Exercise aim
Transcribe the data below verbatim from the line with "(1374.54 s to 1375.61 s)" to the line with "(1379.87 s to 1380.94 s)". Include both of those lines.

---------- Extracted entries ----------

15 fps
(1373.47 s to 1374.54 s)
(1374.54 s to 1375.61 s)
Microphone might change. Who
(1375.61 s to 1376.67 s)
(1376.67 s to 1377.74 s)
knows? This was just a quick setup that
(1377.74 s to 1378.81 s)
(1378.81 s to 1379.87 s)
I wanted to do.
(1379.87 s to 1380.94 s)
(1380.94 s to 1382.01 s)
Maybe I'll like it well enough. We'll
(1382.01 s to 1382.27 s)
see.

----------
---------- Extracted entries ----------

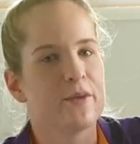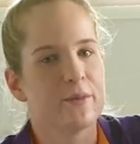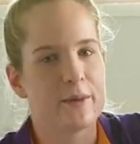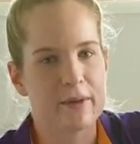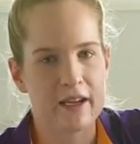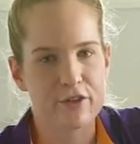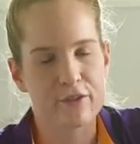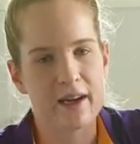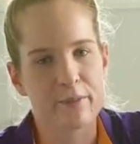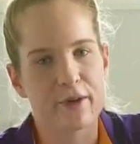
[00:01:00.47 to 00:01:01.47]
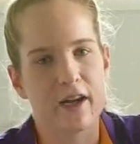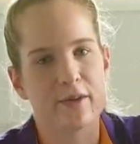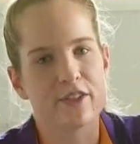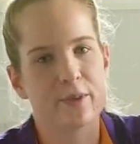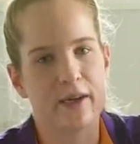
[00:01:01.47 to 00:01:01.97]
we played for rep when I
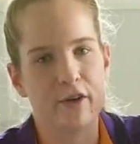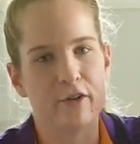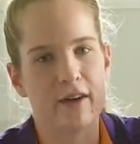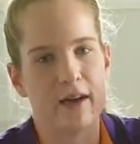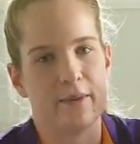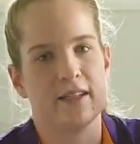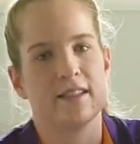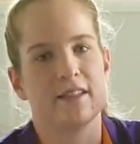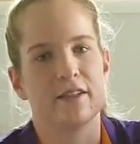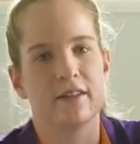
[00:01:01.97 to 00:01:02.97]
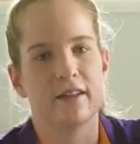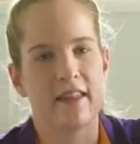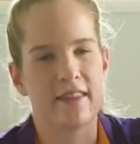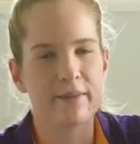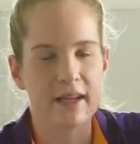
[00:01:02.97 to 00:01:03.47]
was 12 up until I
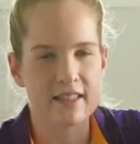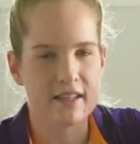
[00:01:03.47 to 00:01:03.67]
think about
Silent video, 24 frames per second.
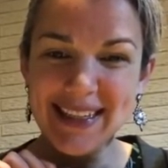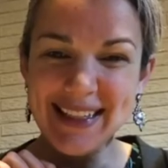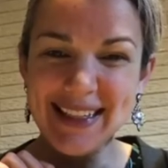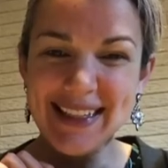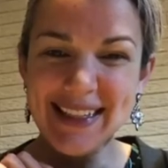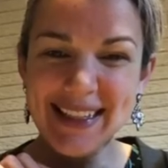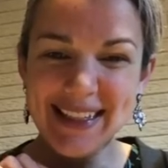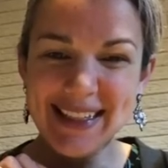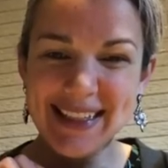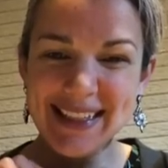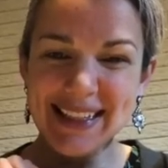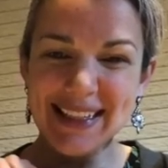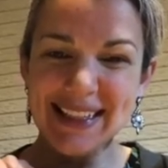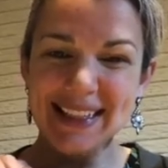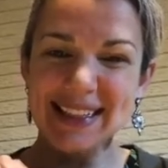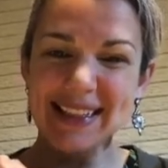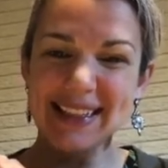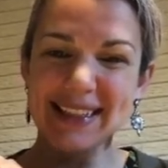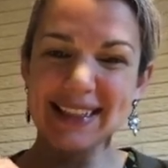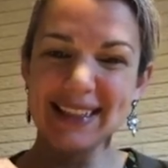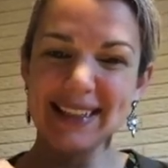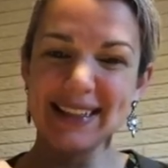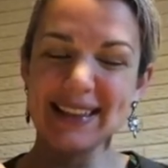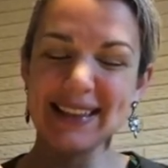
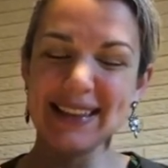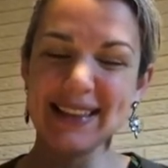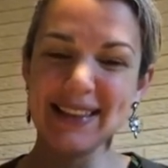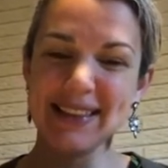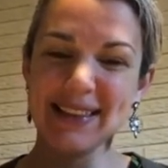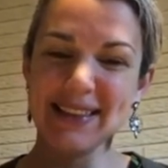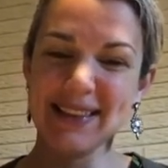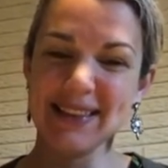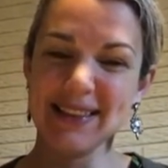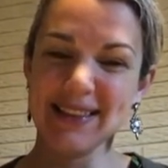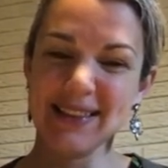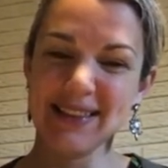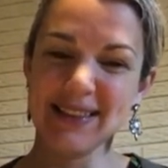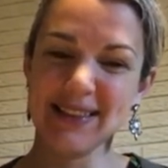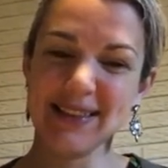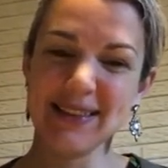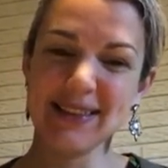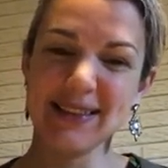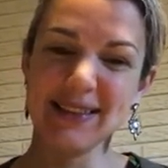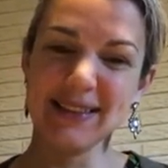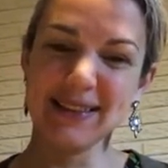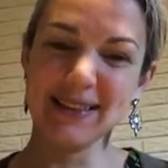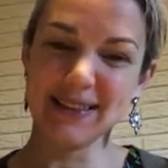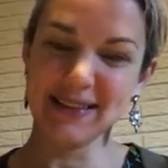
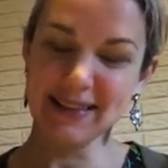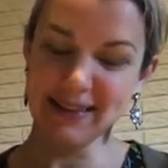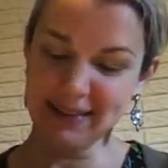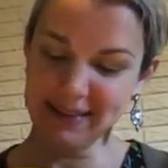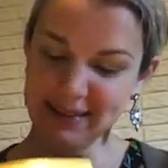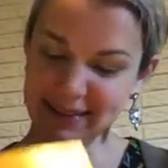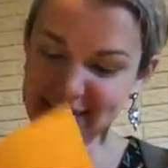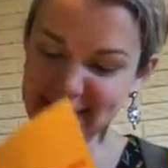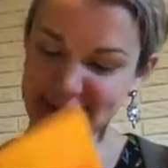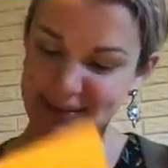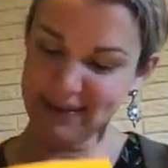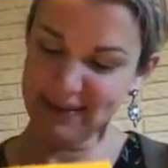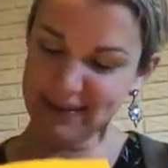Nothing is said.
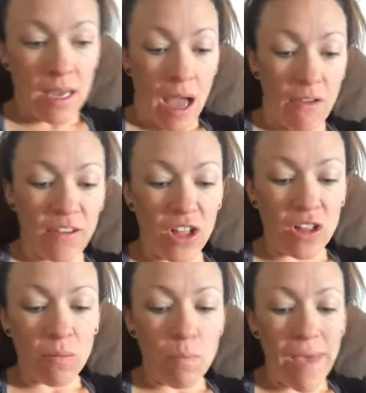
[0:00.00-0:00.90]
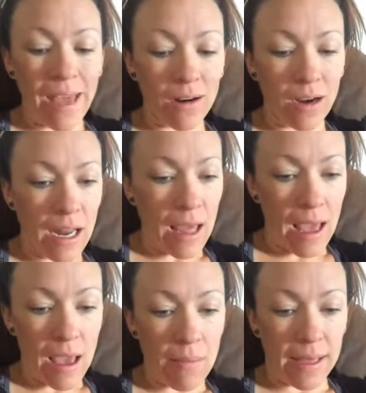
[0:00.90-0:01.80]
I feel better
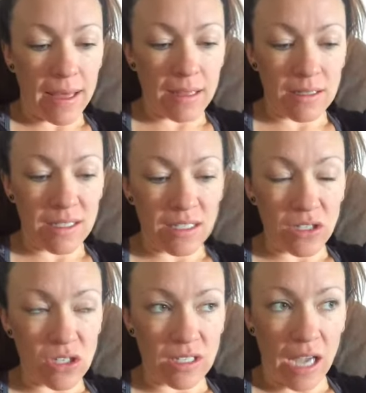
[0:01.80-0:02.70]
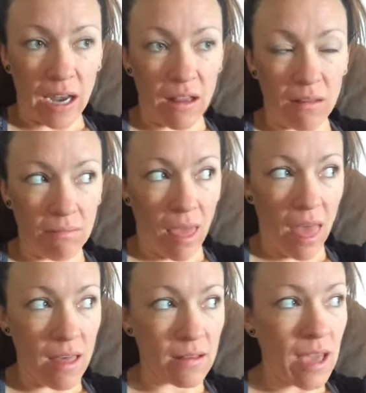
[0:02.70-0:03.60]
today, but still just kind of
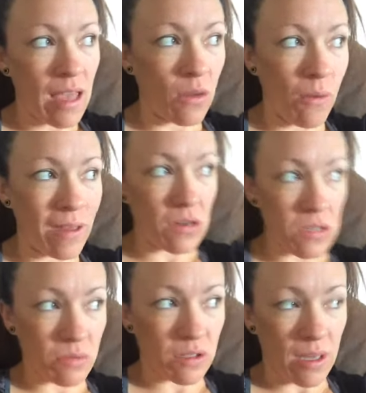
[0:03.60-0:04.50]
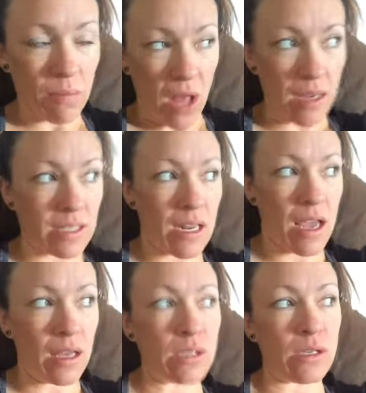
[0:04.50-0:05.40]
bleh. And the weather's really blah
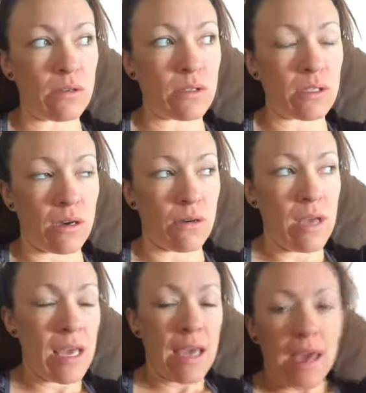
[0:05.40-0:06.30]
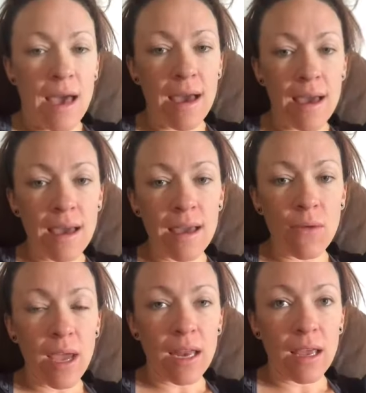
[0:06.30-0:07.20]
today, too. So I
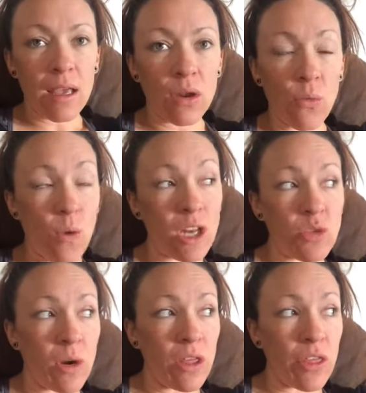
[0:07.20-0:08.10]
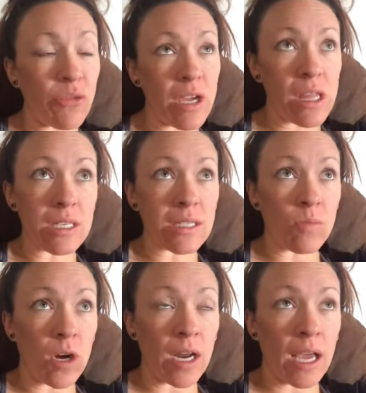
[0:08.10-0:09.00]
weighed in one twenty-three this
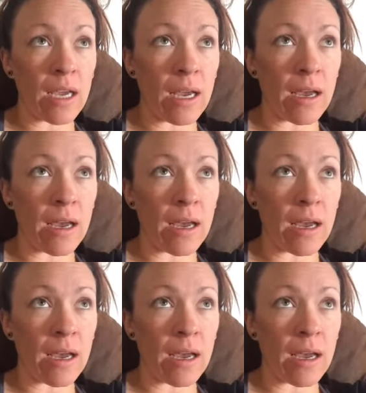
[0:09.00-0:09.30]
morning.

----------

Solution to this exercise
(1374.54 s to 1375.61 s)
Microphone might change. Who
(1375.61 s to 1376.67 s)
(1376.67 s to 1377.74 s)
knows? This was just a quick setup that
(1377.74 s to 1378.81 s)
(1378.81 s to 1379.87 s)
I wanted to do.
(1379.87 s to 1380.94 s)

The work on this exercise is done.